FSI Defense—All In For The Air Force

FSI Defense—All In For The Air Force

FlightSafety International (FSI) is a name that resonates with pilots around the globe. Since 1951, FSI has been an industry leader in the education and training of aircrew and maintenance personnel. While being a well-established company, FSI continues to transform to meet customer needs.

The development of innovative solutions is key to the transformation that complements FSI’s proven training programs as well as a renewed focus on improving the overall quality of products and programs. One significant transformation is the establishment of FSI Defense, formerly FlightSafety Services Corporation (FSSC).

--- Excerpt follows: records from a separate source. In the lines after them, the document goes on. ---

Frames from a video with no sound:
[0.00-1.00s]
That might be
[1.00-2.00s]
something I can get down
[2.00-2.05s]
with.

Prior to FSI Defense, government and military customers interfaced with multiple FSI business units – such as FSSC, FlightSafety Simulation Systems (FSS), or FlightSafety Simulation Systems Visual (FSSV) – to discover the appropriate business entry point. Today, FSI Defense gives the United States Air Force, and other government entities, a single touchpoint for all training business. This change eliminates the product-centric approach and instead emphasizes a more holistic customer-focused approach. FSI Defense listens to the Air Force and other customers to create training solutions that meet their future needs. The best answer could be a ready off-the-shelf product or may require research and development. Either way, FSI Defense is all in for providing customers a rigorous and data-based training program that utilizes innovative technological advancements that best prepare airmen for their mission.

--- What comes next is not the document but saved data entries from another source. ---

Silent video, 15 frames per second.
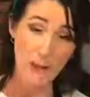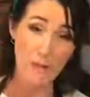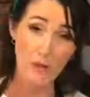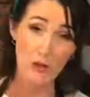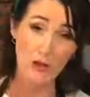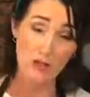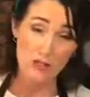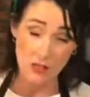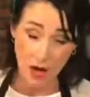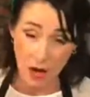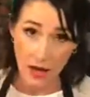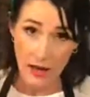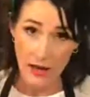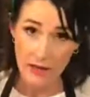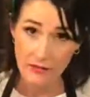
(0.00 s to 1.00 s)
because
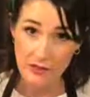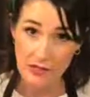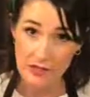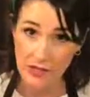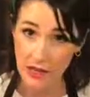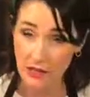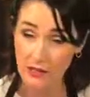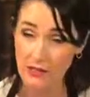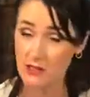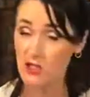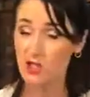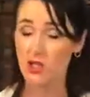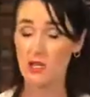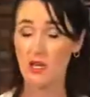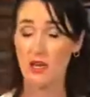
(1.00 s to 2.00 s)
I have decided to
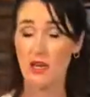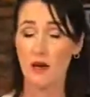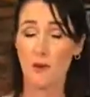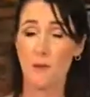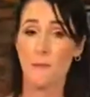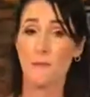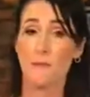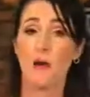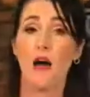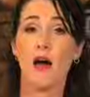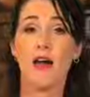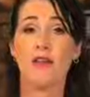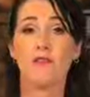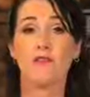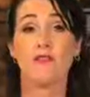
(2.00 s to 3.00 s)
share
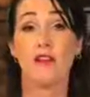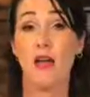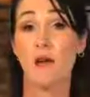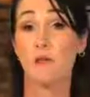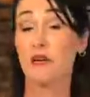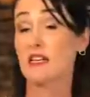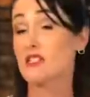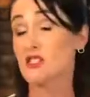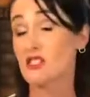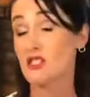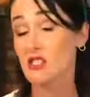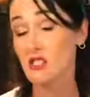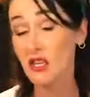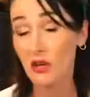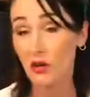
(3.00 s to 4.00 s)
my family's
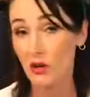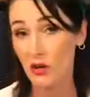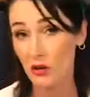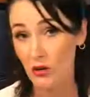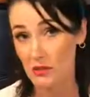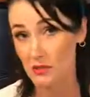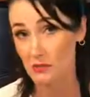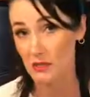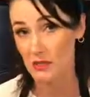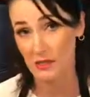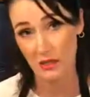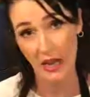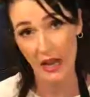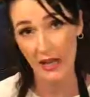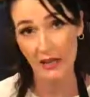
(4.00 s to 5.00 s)
secret Christmas
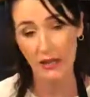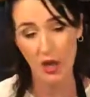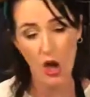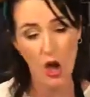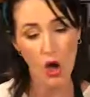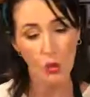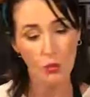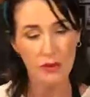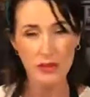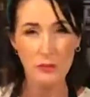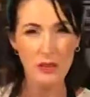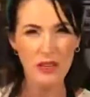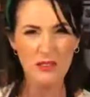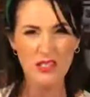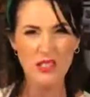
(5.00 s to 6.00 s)
cake with a
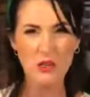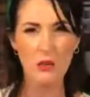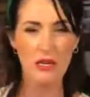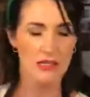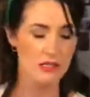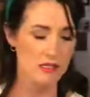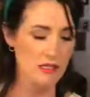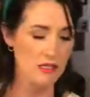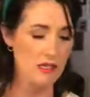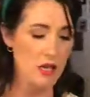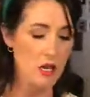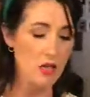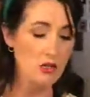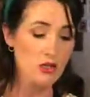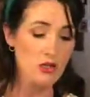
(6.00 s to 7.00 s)
bit of a twist.
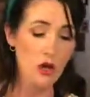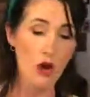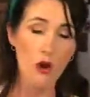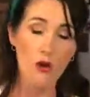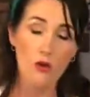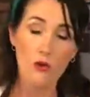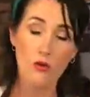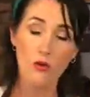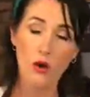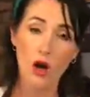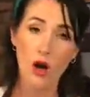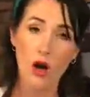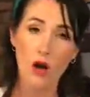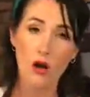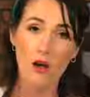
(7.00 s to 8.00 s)
So
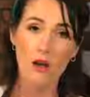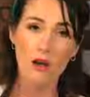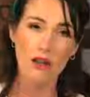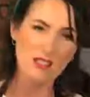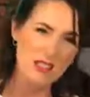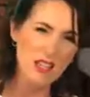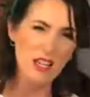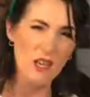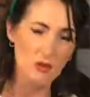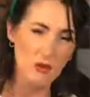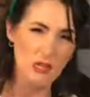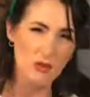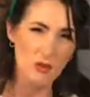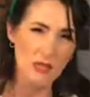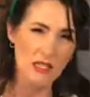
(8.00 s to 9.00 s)
it's a
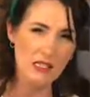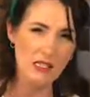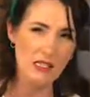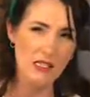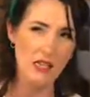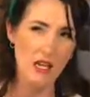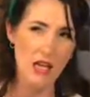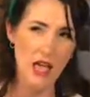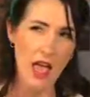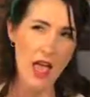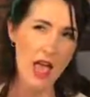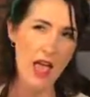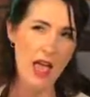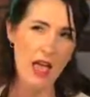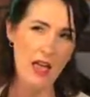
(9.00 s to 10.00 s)
Kiwi twist
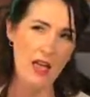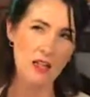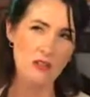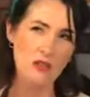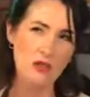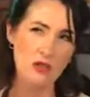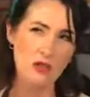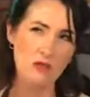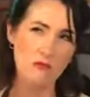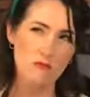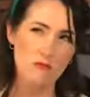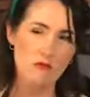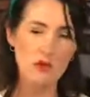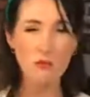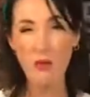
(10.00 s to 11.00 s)
and
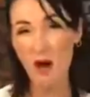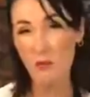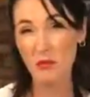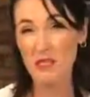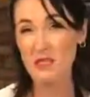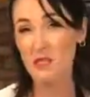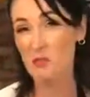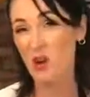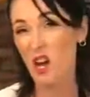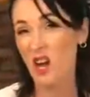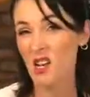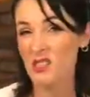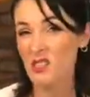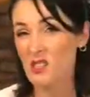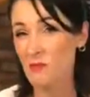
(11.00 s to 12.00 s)
you might be
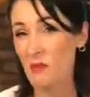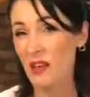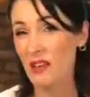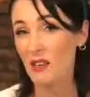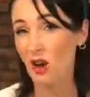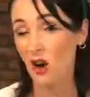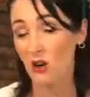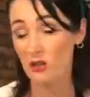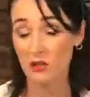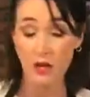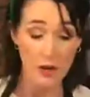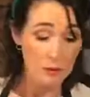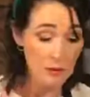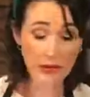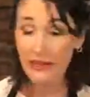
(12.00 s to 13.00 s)
surprised, you may not.
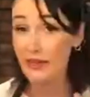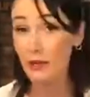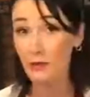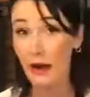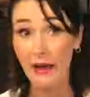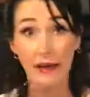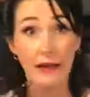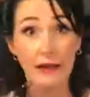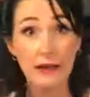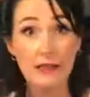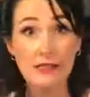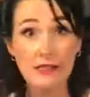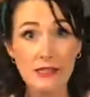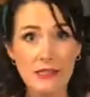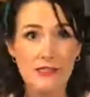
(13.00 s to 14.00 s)
But anyway,
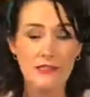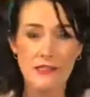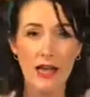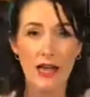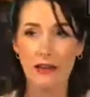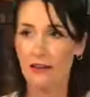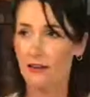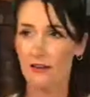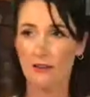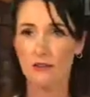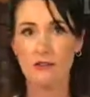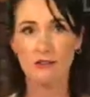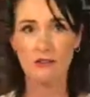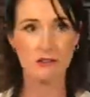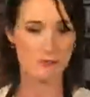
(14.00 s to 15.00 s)
let's get started
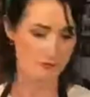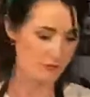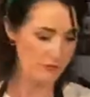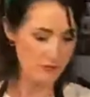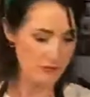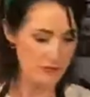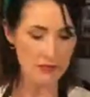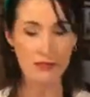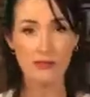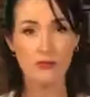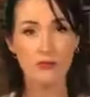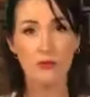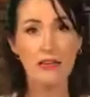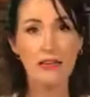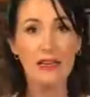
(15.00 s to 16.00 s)
because dinner's
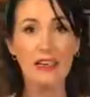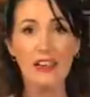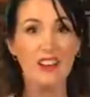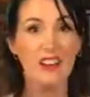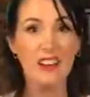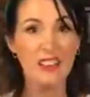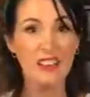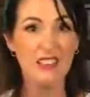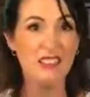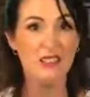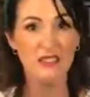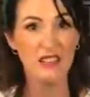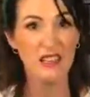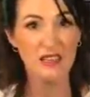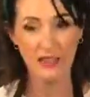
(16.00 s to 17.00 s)
ready and I need to
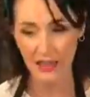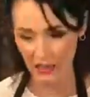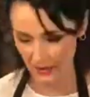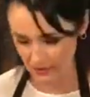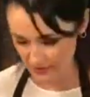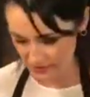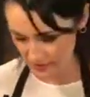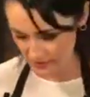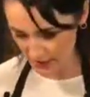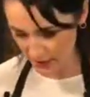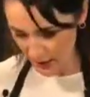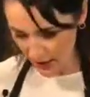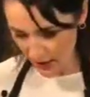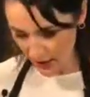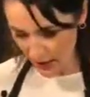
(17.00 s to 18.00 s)
feed the kids.
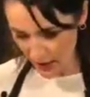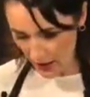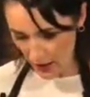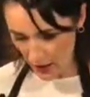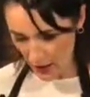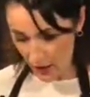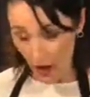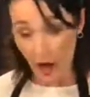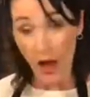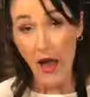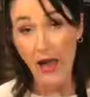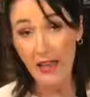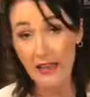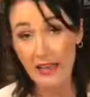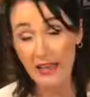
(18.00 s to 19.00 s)

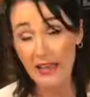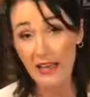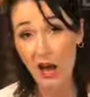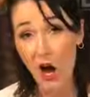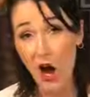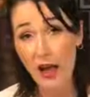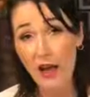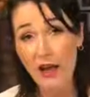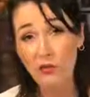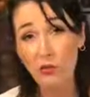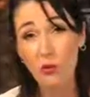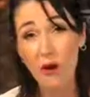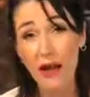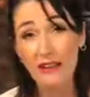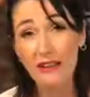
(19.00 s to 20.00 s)
In here, I have
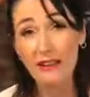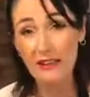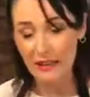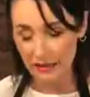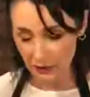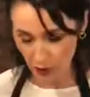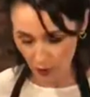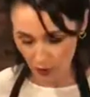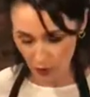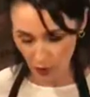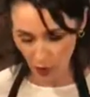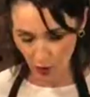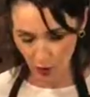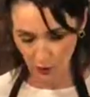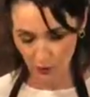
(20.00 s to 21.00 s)
1 kilo
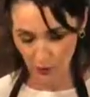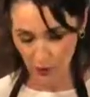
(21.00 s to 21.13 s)
of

Al Ueltschi, the founder of FSI, would often say, “The best safety device in any aircraft is a well-trained crew.” This spirit continues to inspire FSI and FSI Defense in the quest for innovative excellence. One such endeavor is FlightSmart® – an advanced analysis tool developed in close cooperation with IBM, based on artificial intelligence and machine learning. The idea is for FlightSmart® to collect and analyze a pilot’s performance data and compare the focus flight to data previously collected from several “good” flying scenarios. This will allow us to capture insights using evidence-based training methodologies and predict the best training approach to improve the pilot’s performance.

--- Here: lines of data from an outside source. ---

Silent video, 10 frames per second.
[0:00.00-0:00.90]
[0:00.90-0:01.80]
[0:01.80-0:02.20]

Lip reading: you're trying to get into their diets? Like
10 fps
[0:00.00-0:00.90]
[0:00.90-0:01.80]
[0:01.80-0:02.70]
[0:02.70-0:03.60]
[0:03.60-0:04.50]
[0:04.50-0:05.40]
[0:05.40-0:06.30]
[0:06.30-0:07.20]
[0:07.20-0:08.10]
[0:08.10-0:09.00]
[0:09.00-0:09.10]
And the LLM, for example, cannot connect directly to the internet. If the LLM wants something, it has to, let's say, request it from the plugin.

Similarly, FSI teamed with GE Digital™ to use actual flight data to reduce overall fight risk and simultaneously improve training to manage threats before they become reality. “Actual flight data allows us to tailor training to address safety threats before crews even experience them,” said Brad Thress, President and CEO of FSI. This program is currently deployed in all FSI learning centers including those training military equivalents of civilian business aircraft. These examples illustrate how FSI and FSI Defense are innovating to better prepare pilots and aircrew for flying operations.

FSI Defense continues to innovate, placing an even greater emphasis on improving the caliber of programs and products. It embraces a mindset that emphasizes quality over quantity and safety over speed and cost. FSI Defense delivers product reliability, availability, and reduced life-cycle costs.
The company believes that continuous improvement generates the best, long-term results that ultimately provides the best value solution.

The turbulent business and supply chain environment created by COVID-19 makes it even more important to adhere to a quality assurance (QA) process. All FSI products adhere to the QA principles of “fit for purpose” and “right first time,” eradicating waste and unnecessary costs and delivering solutions through the realignment of product manufacturing.

Two principles guide the “good idea” concept and requirement phase: solutions that are suitable for the intended purpose and striving to eliminate mistakes. They are implemented before the start of the design phase and again when the Air Force takes delivery. The task of engineering is to make it work, while the task of QA is to make it work all the time.

FSI Defense is unwavering in its commitment to deliver the most suitable, innovative, and quality training solutions possible. Training airmen to stay sharp, fine-tune, and prepared for any challenge.